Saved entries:
════════════════

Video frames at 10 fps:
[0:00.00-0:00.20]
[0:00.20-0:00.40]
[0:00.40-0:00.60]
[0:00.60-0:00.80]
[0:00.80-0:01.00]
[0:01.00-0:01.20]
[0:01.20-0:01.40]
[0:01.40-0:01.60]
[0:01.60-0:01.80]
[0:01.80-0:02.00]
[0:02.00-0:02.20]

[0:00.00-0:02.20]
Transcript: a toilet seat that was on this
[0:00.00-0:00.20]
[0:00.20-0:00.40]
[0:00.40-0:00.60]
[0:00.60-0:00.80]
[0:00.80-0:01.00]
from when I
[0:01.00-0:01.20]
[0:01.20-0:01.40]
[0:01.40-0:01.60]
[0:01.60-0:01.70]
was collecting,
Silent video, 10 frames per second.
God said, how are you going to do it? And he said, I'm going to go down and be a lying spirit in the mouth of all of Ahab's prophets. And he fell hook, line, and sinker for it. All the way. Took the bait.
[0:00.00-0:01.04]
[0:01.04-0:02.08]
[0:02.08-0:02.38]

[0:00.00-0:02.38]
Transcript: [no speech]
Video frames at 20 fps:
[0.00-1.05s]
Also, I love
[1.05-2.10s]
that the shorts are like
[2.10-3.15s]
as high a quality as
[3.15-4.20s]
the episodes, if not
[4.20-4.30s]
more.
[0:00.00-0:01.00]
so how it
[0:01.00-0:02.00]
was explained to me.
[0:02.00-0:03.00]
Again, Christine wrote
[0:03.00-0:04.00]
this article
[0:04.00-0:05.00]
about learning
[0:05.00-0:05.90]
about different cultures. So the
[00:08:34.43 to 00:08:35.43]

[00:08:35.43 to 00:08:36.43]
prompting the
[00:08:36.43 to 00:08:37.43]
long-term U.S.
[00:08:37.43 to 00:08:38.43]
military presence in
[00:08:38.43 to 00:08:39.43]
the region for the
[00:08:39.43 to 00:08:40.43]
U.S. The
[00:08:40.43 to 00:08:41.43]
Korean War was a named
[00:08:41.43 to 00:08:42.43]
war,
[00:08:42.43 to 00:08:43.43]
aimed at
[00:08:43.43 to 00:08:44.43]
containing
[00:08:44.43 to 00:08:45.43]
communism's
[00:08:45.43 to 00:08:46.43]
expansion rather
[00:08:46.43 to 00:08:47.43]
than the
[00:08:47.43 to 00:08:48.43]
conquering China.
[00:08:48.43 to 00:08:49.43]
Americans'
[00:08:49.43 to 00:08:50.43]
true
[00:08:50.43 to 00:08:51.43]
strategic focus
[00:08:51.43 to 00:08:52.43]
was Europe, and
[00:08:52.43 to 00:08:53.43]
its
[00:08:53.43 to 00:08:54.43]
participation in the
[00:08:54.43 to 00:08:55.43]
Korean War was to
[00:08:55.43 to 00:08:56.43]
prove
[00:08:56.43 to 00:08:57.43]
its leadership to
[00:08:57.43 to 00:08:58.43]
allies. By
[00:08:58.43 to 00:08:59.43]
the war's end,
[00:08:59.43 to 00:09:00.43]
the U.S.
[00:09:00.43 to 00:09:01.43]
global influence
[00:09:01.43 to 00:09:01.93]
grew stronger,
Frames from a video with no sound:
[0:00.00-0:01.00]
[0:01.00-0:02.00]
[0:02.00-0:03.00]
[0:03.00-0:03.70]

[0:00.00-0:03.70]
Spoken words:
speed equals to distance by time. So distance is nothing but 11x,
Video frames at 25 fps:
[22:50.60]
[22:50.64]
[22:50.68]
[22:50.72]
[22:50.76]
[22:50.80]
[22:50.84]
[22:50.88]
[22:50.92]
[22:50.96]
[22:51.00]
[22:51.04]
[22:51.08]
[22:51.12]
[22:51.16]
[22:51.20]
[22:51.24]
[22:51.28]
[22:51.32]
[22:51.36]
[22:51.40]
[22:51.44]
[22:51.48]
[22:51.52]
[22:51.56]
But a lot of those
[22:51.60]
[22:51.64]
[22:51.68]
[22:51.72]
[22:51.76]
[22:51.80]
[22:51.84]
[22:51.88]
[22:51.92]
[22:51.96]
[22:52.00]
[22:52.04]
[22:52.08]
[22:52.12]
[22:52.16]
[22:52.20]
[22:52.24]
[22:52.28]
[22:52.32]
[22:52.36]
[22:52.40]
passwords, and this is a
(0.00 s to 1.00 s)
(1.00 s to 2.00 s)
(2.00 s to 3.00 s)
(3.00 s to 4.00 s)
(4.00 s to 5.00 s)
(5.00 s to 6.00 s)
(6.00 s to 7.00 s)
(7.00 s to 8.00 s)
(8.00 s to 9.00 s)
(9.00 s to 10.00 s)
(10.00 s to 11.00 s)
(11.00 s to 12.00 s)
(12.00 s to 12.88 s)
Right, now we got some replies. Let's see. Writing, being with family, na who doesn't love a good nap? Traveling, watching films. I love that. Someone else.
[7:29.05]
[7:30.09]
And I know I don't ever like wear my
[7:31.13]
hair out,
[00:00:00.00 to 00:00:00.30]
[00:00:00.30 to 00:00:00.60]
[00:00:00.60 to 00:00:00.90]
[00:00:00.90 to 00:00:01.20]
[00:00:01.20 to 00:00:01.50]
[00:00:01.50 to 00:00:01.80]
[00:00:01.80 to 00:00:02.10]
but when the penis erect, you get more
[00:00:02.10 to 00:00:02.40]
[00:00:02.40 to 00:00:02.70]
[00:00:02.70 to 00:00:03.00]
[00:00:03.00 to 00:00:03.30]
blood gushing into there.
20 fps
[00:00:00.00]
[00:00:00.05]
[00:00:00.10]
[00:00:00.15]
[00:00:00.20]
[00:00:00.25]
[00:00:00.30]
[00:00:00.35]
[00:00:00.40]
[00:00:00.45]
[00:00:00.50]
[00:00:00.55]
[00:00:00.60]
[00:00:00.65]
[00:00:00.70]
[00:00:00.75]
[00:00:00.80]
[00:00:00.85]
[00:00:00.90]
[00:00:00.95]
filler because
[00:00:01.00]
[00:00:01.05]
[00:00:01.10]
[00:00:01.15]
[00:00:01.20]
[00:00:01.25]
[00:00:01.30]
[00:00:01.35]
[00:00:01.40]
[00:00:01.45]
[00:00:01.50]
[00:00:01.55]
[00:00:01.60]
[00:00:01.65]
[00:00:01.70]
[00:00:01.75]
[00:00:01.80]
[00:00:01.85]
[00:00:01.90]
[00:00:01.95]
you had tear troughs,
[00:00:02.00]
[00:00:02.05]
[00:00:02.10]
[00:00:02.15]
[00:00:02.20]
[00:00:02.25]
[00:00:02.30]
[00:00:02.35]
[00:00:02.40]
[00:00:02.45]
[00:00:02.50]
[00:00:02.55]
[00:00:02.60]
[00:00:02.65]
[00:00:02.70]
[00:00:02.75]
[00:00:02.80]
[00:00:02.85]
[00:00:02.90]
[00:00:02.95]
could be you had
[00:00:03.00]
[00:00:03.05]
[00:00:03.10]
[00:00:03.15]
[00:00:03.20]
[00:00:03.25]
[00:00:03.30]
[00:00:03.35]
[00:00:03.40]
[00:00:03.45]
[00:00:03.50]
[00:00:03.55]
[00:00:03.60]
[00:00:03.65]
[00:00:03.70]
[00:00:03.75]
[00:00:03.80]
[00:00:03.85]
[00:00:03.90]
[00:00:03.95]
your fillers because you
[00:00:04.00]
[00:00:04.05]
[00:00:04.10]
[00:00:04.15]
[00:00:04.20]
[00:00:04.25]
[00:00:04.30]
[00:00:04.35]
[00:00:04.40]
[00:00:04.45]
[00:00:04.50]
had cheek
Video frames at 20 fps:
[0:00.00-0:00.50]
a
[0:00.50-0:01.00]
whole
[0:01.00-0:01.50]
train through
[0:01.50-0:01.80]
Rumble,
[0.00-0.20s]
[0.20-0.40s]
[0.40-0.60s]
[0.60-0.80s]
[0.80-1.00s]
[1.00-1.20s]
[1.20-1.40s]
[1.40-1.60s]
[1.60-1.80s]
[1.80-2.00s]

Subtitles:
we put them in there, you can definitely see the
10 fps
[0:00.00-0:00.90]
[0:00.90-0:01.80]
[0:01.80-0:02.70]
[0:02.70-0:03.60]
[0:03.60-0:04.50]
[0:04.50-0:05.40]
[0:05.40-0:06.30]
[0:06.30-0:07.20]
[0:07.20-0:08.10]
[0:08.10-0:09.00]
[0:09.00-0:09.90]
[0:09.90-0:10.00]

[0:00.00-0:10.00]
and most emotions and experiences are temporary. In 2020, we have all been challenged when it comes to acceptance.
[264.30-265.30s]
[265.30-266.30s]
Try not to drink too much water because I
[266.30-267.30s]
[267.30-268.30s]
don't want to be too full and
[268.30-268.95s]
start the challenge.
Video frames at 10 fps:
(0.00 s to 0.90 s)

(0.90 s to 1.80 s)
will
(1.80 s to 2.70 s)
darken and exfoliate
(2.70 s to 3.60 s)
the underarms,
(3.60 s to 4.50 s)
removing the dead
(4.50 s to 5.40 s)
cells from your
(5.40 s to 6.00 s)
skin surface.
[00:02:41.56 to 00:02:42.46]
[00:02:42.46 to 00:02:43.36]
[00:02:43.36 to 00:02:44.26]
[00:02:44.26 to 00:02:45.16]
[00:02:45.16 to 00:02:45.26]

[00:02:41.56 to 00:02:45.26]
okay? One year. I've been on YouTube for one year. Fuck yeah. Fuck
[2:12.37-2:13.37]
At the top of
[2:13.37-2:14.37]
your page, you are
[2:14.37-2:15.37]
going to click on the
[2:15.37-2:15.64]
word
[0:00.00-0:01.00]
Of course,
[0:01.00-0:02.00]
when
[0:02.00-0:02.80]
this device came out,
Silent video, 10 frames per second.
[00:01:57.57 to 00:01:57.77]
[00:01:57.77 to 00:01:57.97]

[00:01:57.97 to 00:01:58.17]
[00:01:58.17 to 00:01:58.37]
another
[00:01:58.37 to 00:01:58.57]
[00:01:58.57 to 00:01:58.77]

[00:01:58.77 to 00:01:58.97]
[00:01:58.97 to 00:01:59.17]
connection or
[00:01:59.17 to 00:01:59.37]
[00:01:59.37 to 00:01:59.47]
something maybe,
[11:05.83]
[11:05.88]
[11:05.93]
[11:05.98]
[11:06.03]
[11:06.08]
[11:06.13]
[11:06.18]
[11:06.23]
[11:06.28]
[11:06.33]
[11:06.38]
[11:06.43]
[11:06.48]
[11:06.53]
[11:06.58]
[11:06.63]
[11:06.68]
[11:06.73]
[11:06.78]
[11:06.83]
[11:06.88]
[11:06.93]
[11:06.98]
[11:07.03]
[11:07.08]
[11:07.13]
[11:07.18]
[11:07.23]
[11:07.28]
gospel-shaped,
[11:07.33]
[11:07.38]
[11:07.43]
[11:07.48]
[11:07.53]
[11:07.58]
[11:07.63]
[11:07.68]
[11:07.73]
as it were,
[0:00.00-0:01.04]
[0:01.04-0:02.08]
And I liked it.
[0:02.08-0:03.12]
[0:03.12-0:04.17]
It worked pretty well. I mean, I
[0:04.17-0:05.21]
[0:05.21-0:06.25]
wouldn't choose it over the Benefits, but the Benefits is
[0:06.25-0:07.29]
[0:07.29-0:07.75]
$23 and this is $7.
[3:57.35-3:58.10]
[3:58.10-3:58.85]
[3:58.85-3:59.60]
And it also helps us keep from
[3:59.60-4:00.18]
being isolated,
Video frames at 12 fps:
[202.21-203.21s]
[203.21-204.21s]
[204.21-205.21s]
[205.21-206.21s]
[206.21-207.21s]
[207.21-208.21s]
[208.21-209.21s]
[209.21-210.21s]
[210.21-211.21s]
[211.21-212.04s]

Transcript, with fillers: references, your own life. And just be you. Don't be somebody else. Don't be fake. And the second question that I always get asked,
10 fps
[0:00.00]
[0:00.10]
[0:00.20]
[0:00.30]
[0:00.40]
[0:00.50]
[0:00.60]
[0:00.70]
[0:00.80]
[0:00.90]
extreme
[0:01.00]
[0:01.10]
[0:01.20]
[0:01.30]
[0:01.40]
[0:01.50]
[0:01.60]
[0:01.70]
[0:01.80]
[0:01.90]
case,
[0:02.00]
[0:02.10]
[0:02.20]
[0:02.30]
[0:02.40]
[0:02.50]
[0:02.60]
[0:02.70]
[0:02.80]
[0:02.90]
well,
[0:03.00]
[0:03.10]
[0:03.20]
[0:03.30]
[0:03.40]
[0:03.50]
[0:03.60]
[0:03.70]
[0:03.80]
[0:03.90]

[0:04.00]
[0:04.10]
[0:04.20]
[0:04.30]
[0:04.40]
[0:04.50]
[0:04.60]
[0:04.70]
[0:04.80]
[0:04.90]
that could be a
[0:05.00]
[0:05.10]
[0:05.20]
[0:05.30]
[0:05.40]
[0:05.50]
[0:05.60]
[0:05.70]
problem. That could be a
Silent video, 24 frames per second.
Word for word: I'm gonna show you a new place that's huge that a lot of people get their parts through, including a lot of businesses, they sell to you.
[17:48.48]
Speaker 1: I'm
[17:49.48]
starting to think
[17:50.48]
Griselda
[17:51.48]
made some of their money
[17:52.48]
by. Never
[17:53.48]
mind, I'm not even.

════════════════

* _What is needed_
Report every line of the entries that carries the word "Transcript".

* _Exercise answer_
Transcript: a toilet seat that was on this
Transcript: [no speech]
Transcript, with fillers: references, your own life. And just be you. Don't be somebody else. Don't be fake. And the second question that I always get asked,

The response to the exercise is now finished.